About a year ago, a dear friend of mine, who swore me to secrecy, went on a very entertaining rant over lunch about how the television broadcast business was on the verge of collapse, and all the major networks were thinking of calling it quits entirely, and migrating all their best content to pay cable and the internet. He painted a not-entirely-unappealing picture of a future where the only remaining broadcast TV stations would be the local outfits running news programs, syndicated reruns, and lots of infomercials 24/7. PBS might end up the last major network standing.
This vision of the television apocalypse doesn't take into account that cable subscriptions are also declining. A few weeks ago it was reported that cable subscription growth was negative for the first month ever. Media stocks have been losing value quickly as business prognosticators have been signaling further declines at the potential end of lucrative cable channel bundles. As cheaper online alternatives continue to grow, the long term expectation is that cord-cutting will increase. Some have speculated that it might get so bad that the only people left paying for cable will be the sports enthusiasts who can't get their favorite content any other way. In short, ESPN (and Disney) wins and everyone else loses.
Keep in mind, however, that there are still 100 million households with cable subscriptions in the US right now, and they're not all going to disappear overnight. Even though the broadcast networks are seeing declining ratings, there are still plenty of people watching "The Big Bang Theory" and "Empire." We're definitely going to see the business change, but it's not clear to what extent yet. So far the biggest changes have been in programming - a wider variety of shows, greater diversity, and an emphasis on quality, which has resulted in the current "Golden Age of Television." It hasn't been enough to retain viewers, so expect more drastic changes, including changes to the nature of the content delivery itself. Online and on-demand content has been rolled out by many networks, still seen by some as supplementary offerings, but they might end up becoming the main event. Advertising has steadily been increasing to make up for revenue losses - you may have noticed older reruns being sped-up or edited down to make room for extra commercials.
The biggest change looming is the inevitability of unbundling. Canada recently enacted legislation that will force cable providers to offer a la carte options next year. "Skinny bundles" containing fewer channels are being prepped in the US. Comcast is launching Xfinity Stream, targeted largely at Millennials, which will offer a selection of broadcast channels and HBO Now for $15 a month. It doesn't require their hated set top box or even a television - but it does require paying up for Comcast's notorious internet service.
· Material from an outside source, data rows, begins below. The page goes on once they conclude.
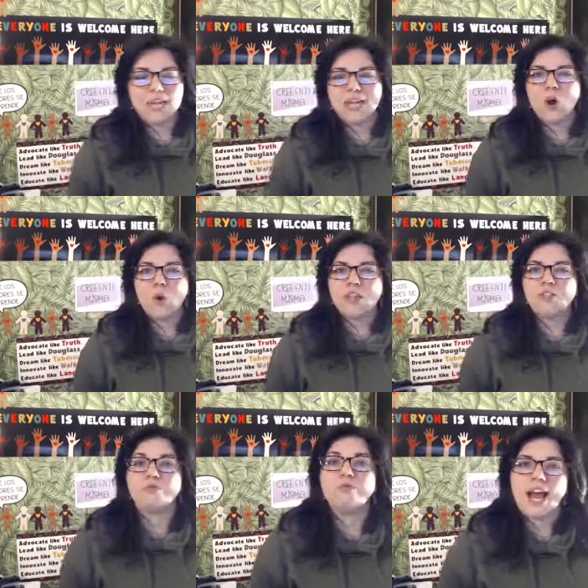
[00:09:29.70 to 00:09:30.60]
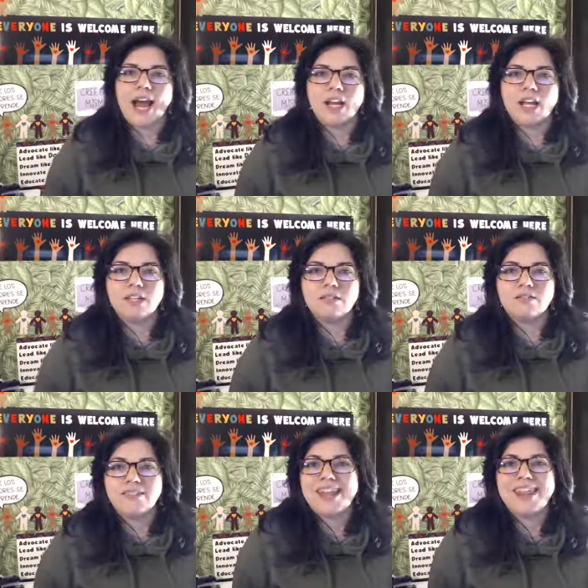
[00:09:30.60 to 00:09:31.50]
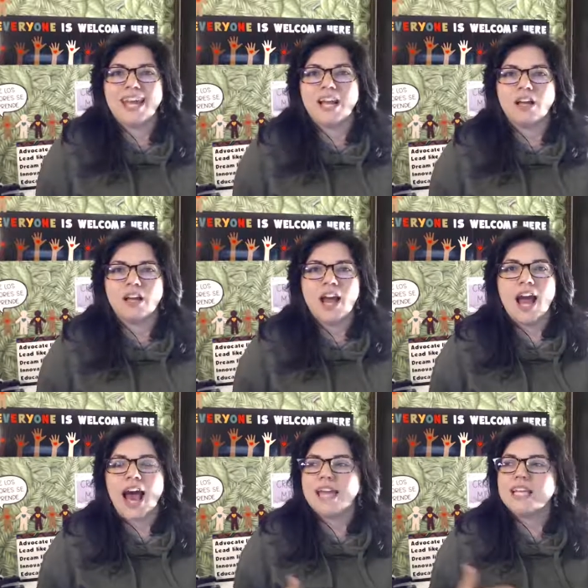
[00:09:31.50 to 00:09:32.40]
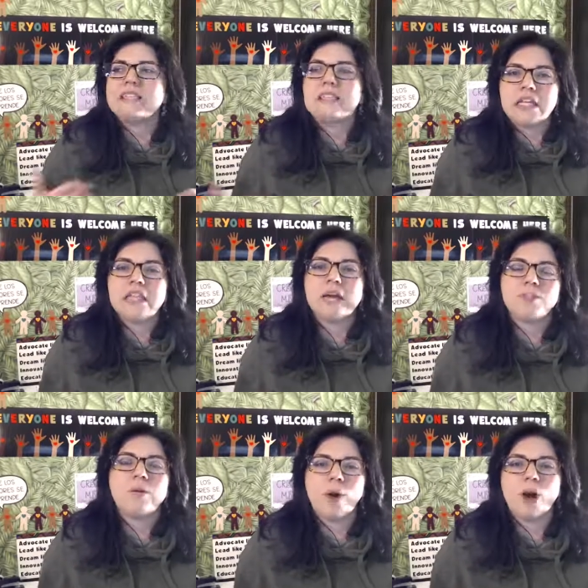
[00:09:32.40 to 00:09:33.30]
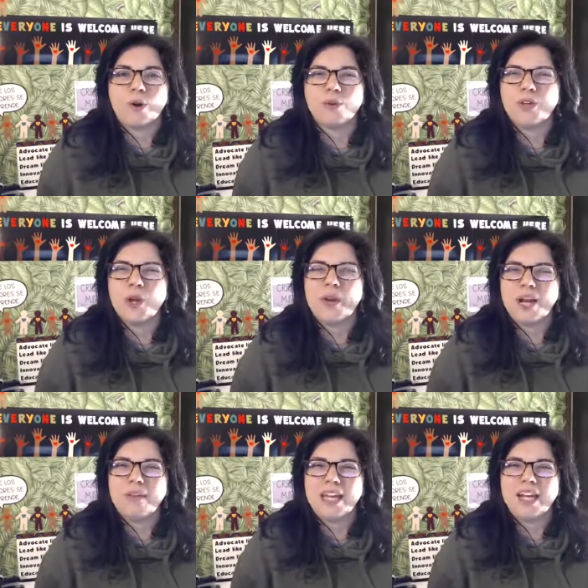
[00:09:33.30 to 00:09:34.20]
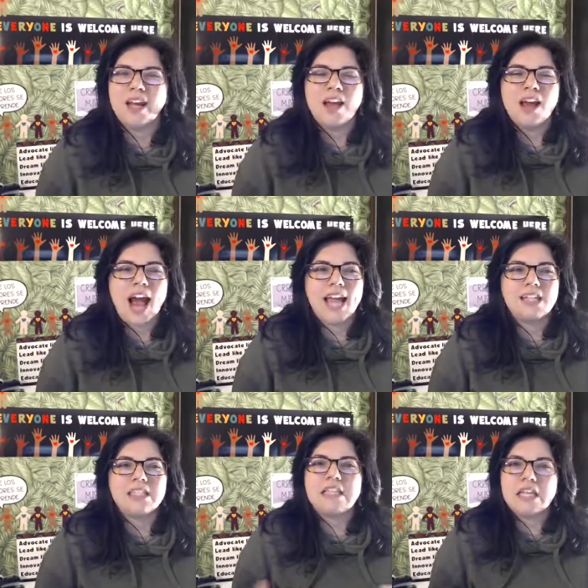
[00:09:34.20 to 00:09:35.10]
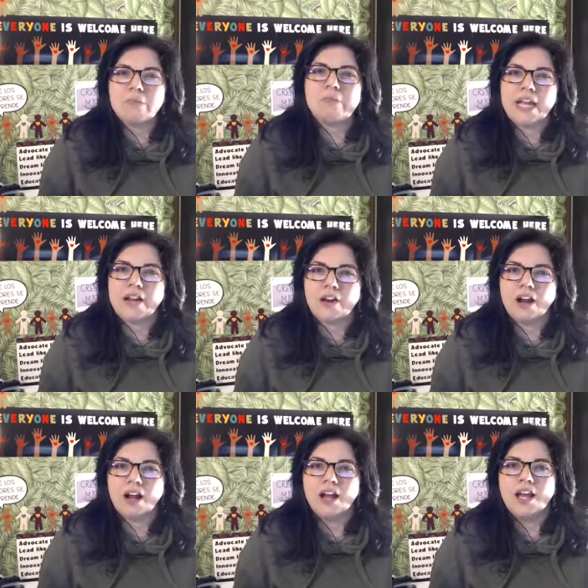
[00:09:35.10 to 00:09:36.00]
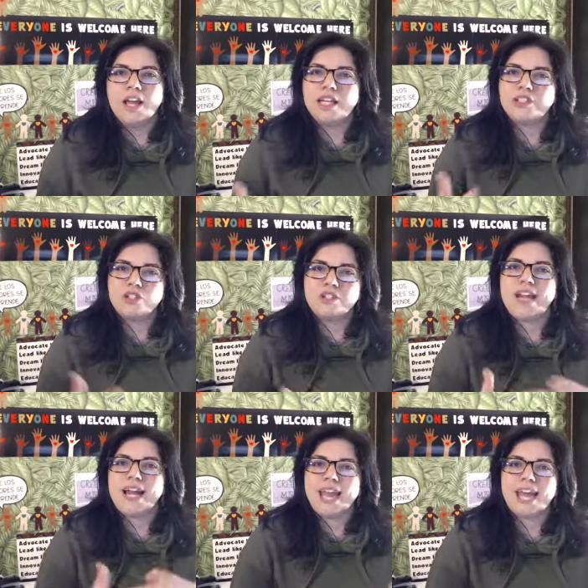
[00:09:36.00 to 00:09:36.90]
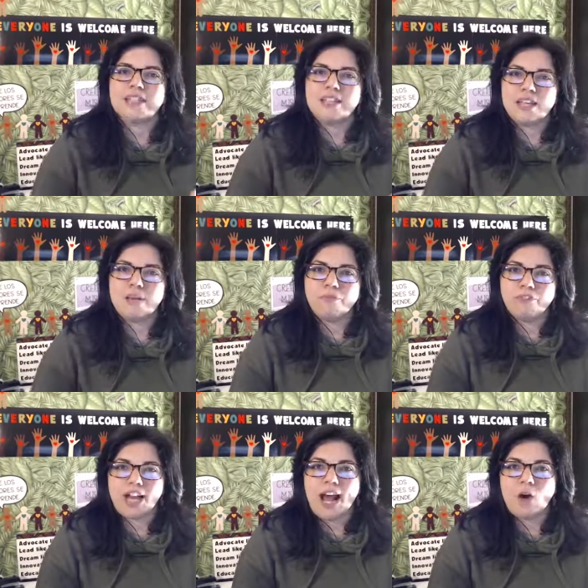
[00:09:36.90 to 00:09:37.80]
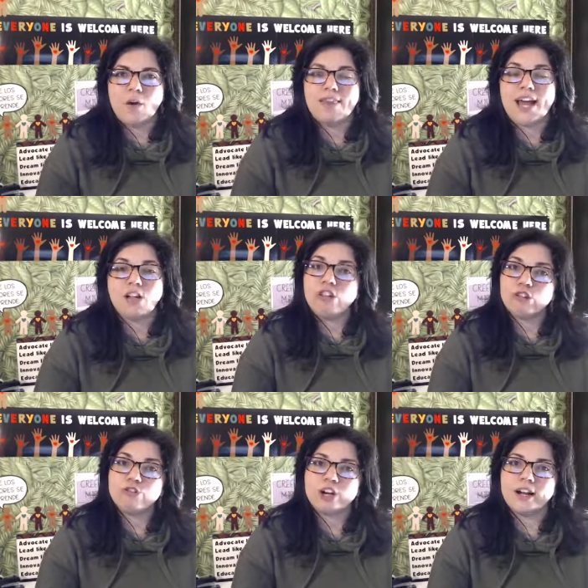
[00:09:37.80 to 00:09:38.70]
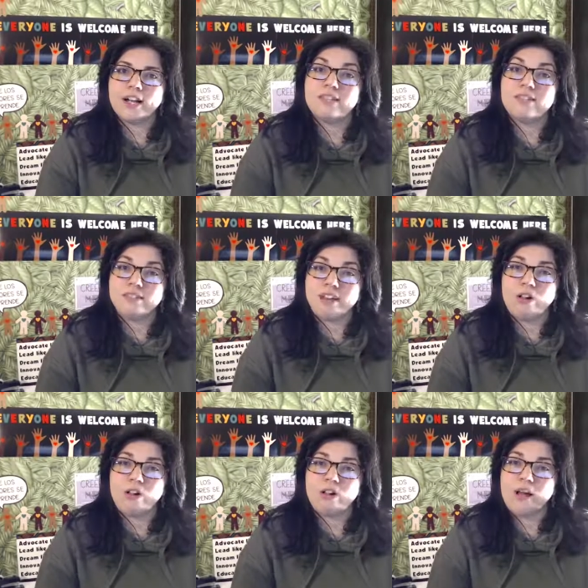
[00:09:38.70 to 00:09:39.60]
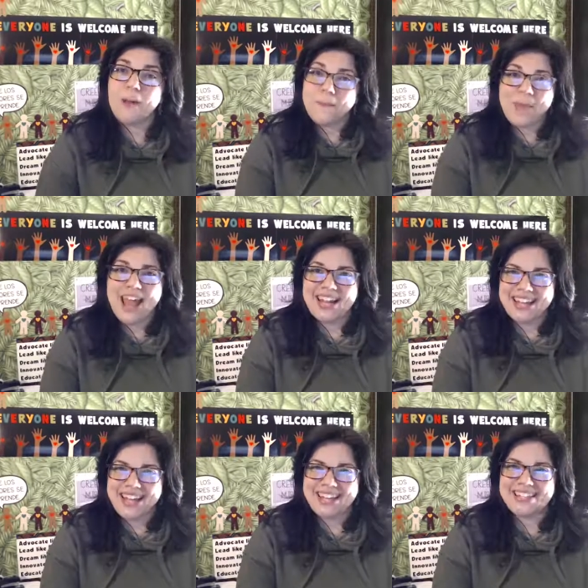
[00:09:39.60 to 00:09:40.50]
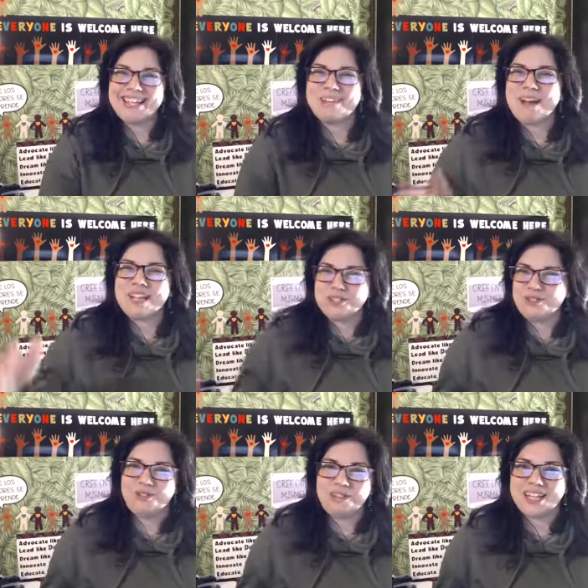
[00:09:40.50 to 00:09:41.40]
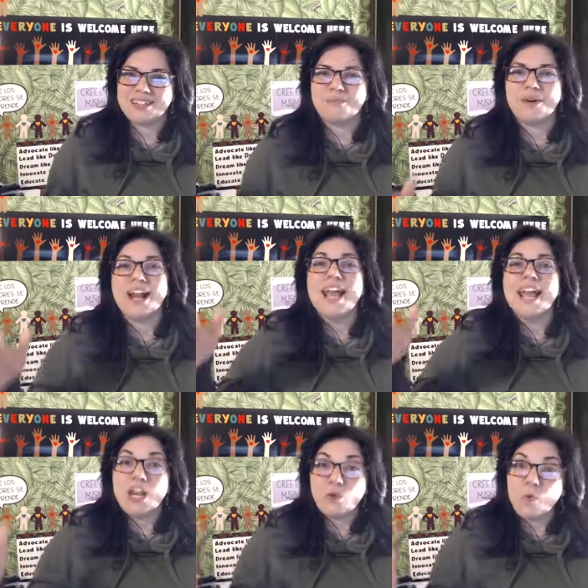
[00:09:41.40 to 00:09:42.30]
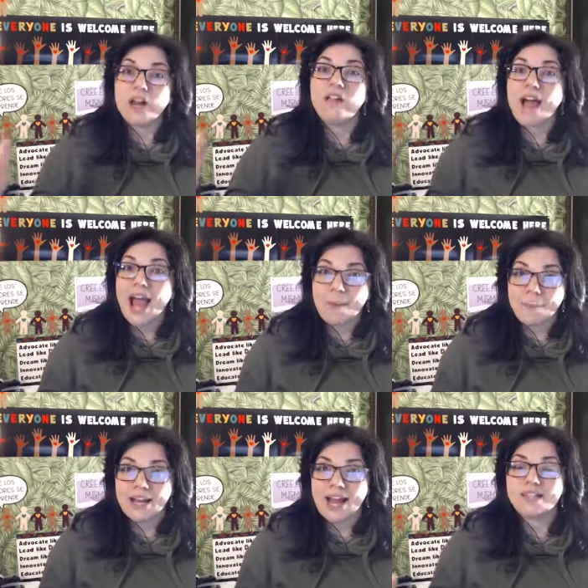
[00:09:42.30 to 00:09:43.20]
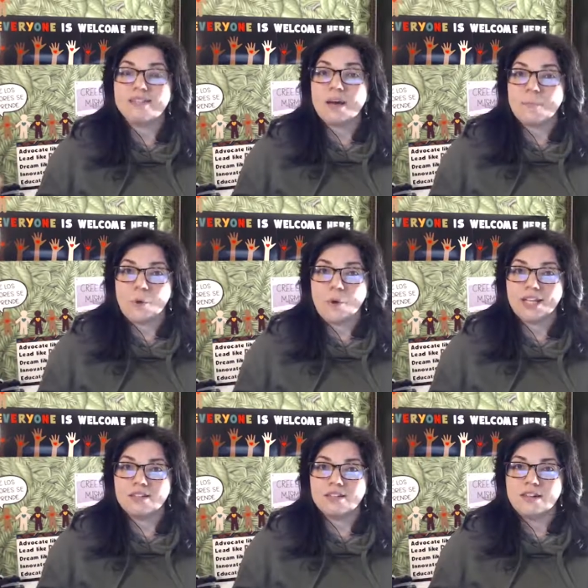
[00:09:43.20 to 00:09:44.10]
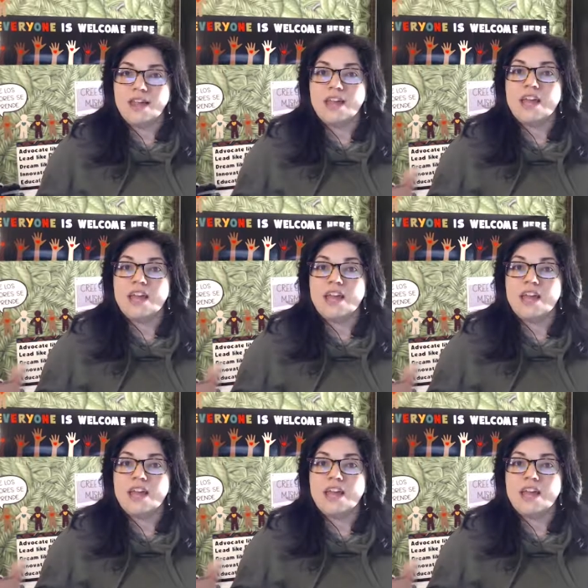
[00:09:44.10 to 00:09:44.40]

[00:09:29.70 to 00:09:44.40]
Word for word: be going through that is nothing. I can see them tomorrow. You know what I mean? I can see them later. It's just that I can't see them for now. And that closure is still pending. It's in my to do list, but it will happen at some point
Speaking of HBO Now, Time Warner still refuses to provide subscription numbers, but it seems to be doing well. If other channels continue to spin off their own streaming services, that's effectively going to end up creating the a la carte option online. We shouldn't forget about Hulu either, which is now aggressively trying to following the Netflix model, snatching up their old Epix contract and introducing a new (mostly) ad-free tier.
So keep in mind that as we're watching the old business contract, we're watching a new one being built in its place. There are pros and cons here, mostly favoring viewers who have already cut the cord and consume most of their content online. Those who are still depending primarily on broadcast television - and it's not an insignificant number - will bear the brunt of the decline. With audiences and ad revenue shrinking every year, at some point the major broadcast networks will have to decrease operations significantly. Cable consumers will get more choices eventually, but the rollout will be slow as providers are still wary of online offerings cannibalizing the existing, more lucrative business. As for online viewers enjoying the benefits of ad-free on-demand services, don't get too comfortable. It's inevitable that we'll be seeing more ads once the pecking order gets hashed out. Remember back in the 80s when cable was supposed to be ad-free?
Television as we know it is probably on its way out, but television is going to be around in one form or another for a long, long time.